Following that report’s release, the California Department of Pesticide Regulation concluded a series of workshops last week to collect input on developing new protections for schoolchildren and better information for teachers, staff, students and families. Four of the top five pesticides used in close proximity to California schools are linked to cancer and all are highly volatile and gaseous. Citing this report, as well as regular problems documented on-the-ground, a diverse coalition of parents, teachers, environmental and farmworker advocates and health professionals have pressed for better protections.
“The critical report illustrates the health and economic benefits of implementing comprehensive no-spray buffer zones around schools and eliminating drift-prone methods of pesticides application like aerial applications and air blasters,” said Sarah Aird, co-director of Californians for Pesticide Reform.

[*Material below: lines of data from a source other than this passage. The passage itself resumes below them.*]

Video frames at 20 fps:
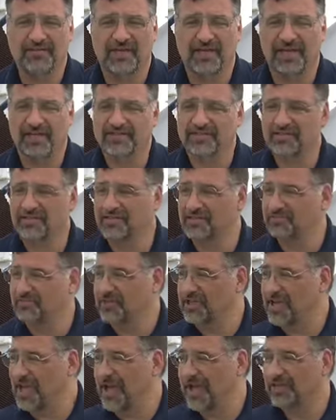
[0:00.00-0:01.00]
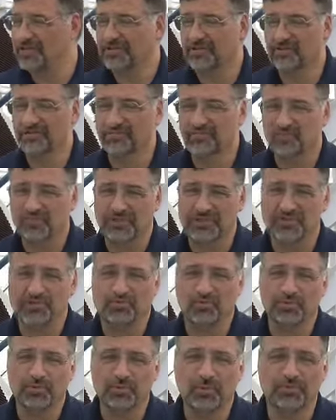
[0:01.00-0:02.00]
as the reactor is
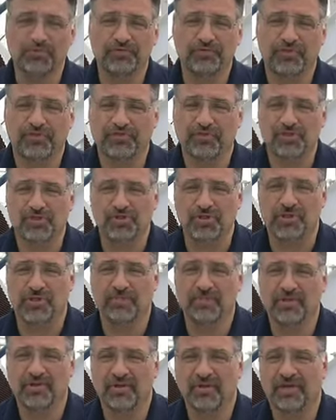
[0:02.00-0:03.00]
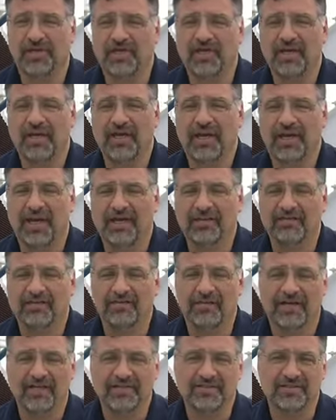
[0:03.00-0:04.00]
removed from the ship and the
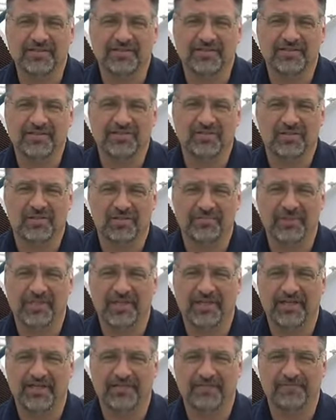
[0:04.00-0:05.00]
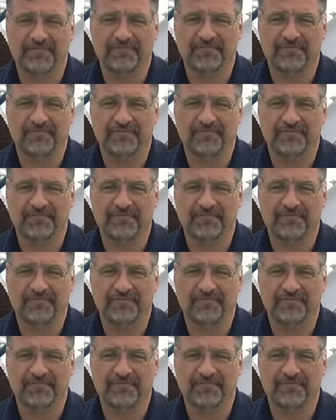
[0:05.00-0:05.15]
license is terminated.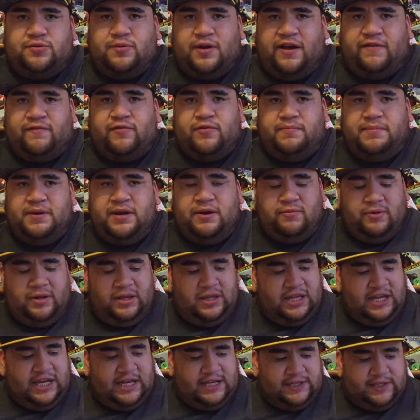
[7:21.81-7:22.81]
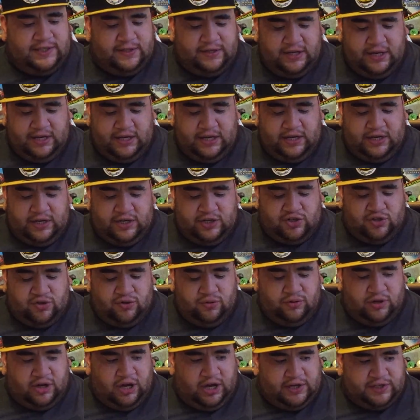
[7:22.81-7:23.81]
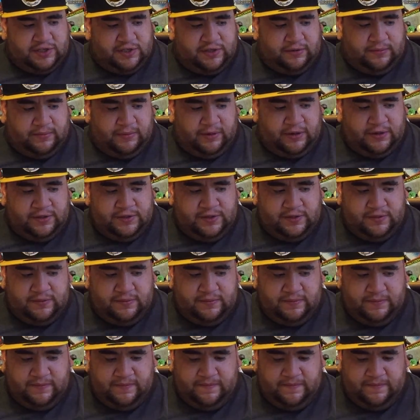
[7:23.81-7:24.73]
to ever be released to customers.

For neurobehavioral disorders, including autism, attention deficit/hyperactivity disorder (ADHD) and intellectual disability, the report estimates that 10% of cases could be prevented by eliminating exposure to air pollutants, pesticides, chemicals in home products, lead, and other metals. This would save $27 million each year and $2.3 billion over the lifetime of all children born each year.
In particular, a growing number of studies by the University of California – Berkeley and University of California – Davis, among others, show that prenatal and early childhood exposure to the pesticide chlorpyrifos is linked to neurobehavioral disorders. Chlorpyrifos is one of the most widely used pesticides near California schools and is also drift-prone. Children’s health advocates have pressed state officials to complete their evaluation of the chemical after more than two decades of review, and adopt necessary protections.
As advocates have pressed for better protections for children, they’ve also encouraged state officials to better invest in sustainable and organic agriculture or “ag innovation zones” near California children.
“Brain-harming pesticides threaten the potential of future generations of children,” said Margaret Reeves, PhD, senior scientist at Pesticide Action Network. “Governor Brown and state leaders should invest in cutting-edge and green pest management that ensures the future prosperity of California’s farmers. This report makes clear the cost of inaction.”
For more information about how pesticides have contributed childhood diseases see PAN’s report, “A Generation in Jeopardy: How Pesticides Are Undermining Our Children’s Health and Intelligence.”
Californians for Pesticide Reform is a diverse, statewide coalition of over 185 member groups working to strengthen pesticide policies in California to protect public health and the environment. Member groups include public and children’s health advocates, clean air and water groups, health practitioners, environmental justice groups, labor, education, farmers and sustainable agriculture advocates from across the state.